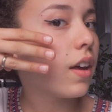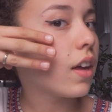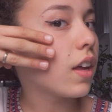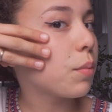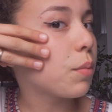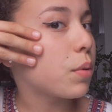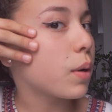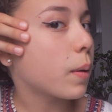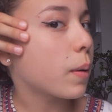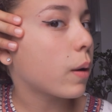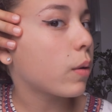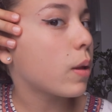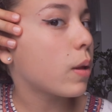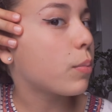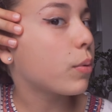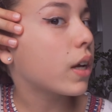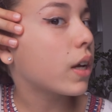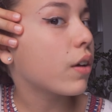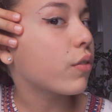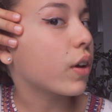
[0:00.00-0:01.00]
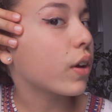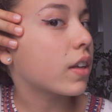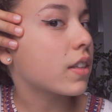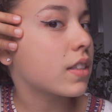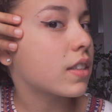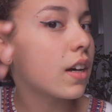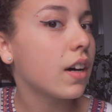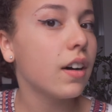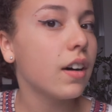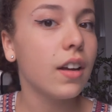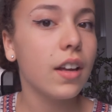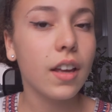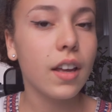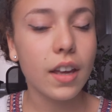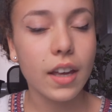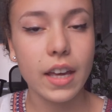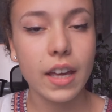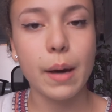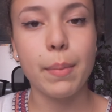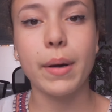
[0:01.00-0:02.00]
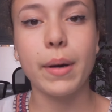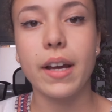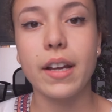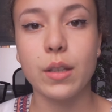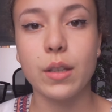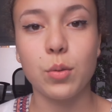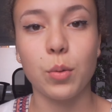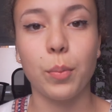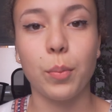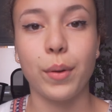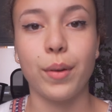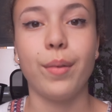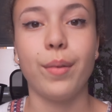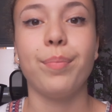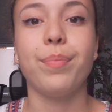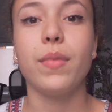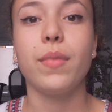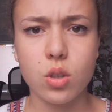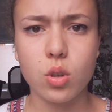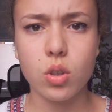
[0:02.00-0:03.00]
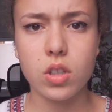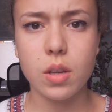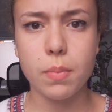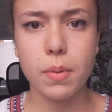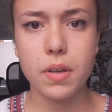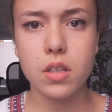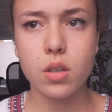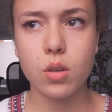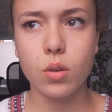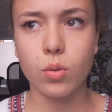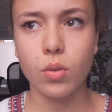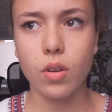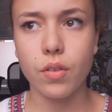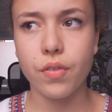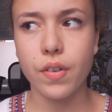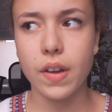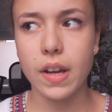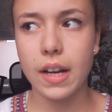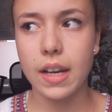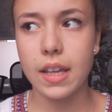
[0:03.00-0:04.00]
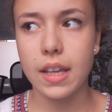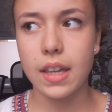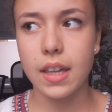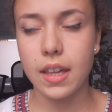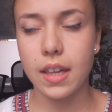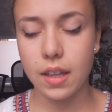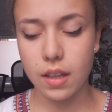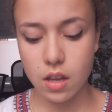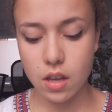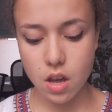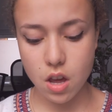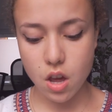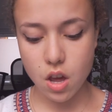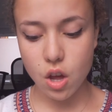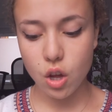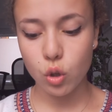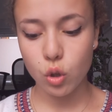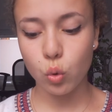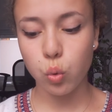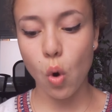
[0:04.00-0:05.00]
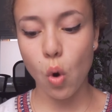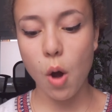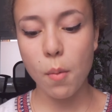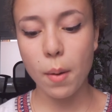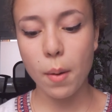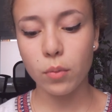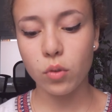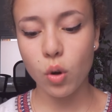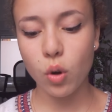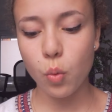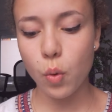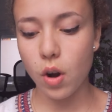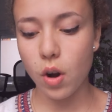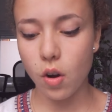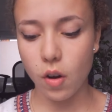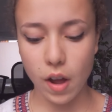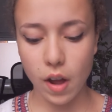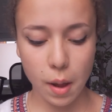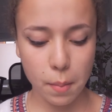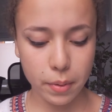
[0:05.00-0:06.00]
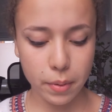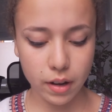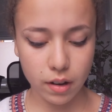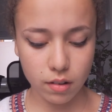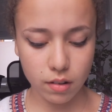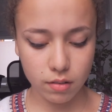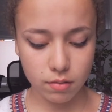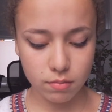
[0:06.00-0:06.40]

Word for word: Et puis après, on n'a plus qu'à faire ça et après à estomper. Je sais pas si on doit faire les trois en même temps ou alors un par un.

Activity:
The result should be every line of the data, reproduced exactly, with the images removed.

Exercise response:
[0:00.00-0:01.00]
[0:01.00-0:02.00]
[0:02.00-0:03.00]
[0:03.00-0:04.00]
[0:04.00-0:05.00]
[0:05.00-0:06.00]
[0:06.00-0:06.40]

Word for word: Et puis après, on n'a plus qu'à faire ça et après à estomper. Je sais pas si on doit faire les trois en même temps ou alors un par un.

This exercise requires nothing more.